Pearly memories

What matters most when we remember our lives is what we’ve said about our experiences to other people.

Think about it:  aren’t your most vivid memories the stories you’ve told again and again? About how some random doctor on the wintry Trans-Siberian Railroad injected you with some unknown serum, or how your husband lit up the living room with every tea-light Waitrose had the night he proposed?

If you want to have lived a beautiful life, tell beautiful stories about it.

“How was your day?” is the most important question we get asked : an opportunity for you to shape your own history, several times a day.  So do you answer “Ugh, the train was so packed I couldn’t even open my newspaper?”  Or do you take a few seconds longer to seek a nicer memory, like how your colleague brought in chocolate from Italy?

The “peak-end rule” says you judge an experience as an average of the best (or worst) moment and the last moment.  So when you are asked “how was your day,” it’s natural to think of the last thing you did, like that horrible packed train.  If you then tell this to someone when you get home, it reinforces that memory. Since our journeys to and from work are often what we’ve done just before someone asks us “how are you?”, they take an out-sized place in our memories.

Solution?  Optimize your commute. Or talk about something else!

This link, between sharing your story and remembering it yourself, probably goes way back to cave man days. Surely those things you bother to tell others, like what plants are poisonous, are the most important things to remember?

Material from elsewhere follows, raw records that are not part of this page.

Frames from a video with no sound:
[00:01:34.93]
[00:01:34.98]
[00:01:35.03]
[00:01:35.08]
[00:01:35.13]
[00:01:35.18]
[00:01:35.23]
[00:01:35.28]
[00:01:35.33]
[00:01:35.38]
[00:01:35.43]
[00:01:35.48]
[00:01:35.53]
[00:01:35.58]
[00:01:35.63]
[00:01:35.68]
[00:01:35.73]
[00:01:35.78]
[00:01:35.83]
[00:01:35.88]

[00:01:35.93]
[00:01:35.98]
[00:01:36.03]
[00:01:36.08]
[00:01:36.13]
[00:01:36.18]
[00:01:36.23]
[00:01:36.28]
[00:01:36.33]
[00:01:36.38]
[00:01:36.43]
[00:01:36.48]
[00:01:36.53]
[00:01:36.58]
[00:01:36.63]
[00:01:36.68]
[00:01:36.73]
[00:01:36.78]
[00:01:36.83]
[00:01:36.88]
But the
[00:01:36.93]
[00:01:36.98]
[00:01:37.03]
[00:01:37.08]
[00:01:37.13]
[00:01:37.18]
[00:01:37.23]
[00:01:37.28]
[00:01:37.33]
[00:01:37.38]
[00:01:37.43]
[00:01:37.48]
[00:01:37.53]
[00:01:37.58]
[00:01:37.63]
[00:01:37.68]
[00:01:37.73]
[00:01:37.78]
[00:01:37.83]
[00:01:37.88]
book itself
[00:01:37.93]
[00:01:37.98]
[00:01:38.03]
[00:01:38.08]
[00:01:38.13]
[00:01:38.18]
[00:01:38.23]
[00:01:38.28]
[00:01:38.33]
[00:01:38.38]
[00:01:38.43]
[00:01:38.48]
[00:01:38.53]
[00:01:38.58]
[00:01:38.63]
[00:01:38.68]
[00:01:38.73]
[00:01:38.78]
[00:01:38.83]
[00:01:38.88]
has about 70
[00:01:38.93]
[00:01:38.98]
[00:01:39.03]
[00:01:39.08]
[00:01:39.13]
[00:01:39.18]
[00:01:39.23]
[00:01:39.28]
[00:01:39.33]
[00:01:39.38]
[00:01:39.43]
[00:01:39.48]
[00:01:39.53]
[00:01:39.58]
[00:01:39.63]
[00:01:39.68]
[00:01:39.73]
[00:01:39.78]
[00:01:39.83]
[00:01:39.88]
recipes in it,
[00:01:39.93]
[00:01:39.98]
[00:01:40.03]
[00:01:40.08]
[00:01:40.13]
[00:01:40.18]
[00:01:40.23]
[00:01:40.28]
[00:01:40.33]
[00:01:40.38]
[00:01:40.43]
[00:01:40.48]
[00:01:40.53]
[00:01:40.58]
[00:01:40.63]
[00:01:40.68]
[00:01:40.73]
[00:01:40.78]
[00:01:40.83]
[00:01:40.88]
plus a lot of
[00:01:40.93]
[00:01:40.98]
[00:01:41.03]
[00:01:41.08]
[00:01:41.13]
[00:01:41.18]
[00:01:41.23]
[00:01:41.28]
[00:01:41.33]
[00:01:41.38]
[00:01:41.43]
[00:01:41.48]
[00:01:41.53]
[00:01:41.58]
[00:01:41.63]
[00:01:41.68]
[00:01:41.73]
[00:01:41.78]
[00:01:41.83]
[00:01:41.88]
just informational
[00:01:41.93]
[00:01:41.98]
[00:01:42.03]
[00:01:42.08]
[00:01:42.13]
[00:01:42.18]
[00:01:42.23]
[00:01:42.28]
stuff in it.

Researchers have done some experiments exploring this link between speaking and memory. One study reasons that we don’t have early childhood memories, for instance, because we didn’t have the vocabulary to describe them at the time!(http://www.ncbi.nlm.nih.gov/pubmed/15065919)

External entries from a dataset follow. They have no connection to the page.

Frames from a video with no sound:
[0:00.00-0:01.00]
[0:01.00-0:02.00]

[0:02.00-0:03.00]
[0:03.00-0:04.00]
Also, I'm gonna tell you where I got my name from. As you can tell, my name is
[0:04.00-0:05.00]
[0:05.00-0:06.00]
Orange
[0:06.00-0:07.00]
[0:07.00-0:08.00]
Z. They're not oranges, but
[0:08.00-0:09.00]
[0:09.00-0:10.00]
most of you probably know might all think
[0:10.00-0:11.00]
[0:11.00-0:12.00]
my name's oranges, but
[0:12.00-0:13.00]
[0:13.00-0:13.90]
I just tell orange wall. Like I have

I wonder if students would learn better if they spent a few minutes at the end of class telling their neighbor what they learned. And if the cliche question parents ask their kids, “what did you learn today in school?”, isn’t their most important contribution to their kids’ long term academic success?

Don’t believe me?  Try an experiment now on yourself :  when next forwarding an article (or Aabservation), don’t just copy the link. Write two sentences saying what you thought was interesting in it, and see what you still remember in a week.

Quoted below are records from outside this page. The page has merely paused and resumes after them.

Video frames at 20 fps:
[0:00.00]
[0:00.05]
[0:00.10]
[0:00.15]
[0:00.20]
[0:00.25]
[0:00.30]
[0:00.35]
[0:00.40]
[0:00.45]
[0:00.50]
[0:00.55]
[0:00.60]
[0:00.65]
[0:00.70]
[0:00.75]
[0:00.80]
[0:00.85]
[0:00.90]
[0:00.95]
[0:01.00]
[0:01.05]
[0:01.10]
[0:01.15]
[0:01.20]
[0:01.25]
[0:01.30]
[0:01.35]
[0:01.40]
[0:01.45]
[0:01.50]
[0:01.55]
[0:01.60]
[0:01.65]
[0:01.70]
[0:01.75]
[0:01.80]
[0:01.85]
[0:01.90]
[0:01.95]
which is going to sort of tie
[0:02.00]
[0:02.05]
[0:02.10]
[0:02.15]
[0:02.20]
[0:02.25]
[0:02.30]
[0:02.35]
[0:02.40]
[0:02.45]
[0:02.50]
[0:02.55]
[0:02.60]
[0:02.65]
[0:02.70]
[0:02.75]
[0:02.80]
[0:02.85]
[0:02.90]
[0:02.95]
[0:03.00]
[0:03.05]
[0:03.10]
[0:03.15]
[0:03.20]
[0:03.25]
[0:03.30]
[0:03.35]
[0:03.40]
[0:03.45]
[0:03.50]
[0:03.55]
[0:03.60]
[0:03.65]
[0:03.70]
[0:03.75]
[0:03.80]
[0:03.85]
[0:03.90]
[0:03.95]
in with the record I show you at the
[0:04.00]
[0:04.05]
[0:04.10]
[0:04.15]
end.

Indeed, telling each other things about our lives is important, both for learning, and for having lived a beautiful life.  Our life is a sandy beach which we walk along, picking up grains to touch and admire as we go.  Each time we handle them, we have a choice:  to coat them with the black grime of criticism and kvetching, or to build them up as shiny pearls of delight and wonder.

Chose pearls. It’s a nice way to end a story.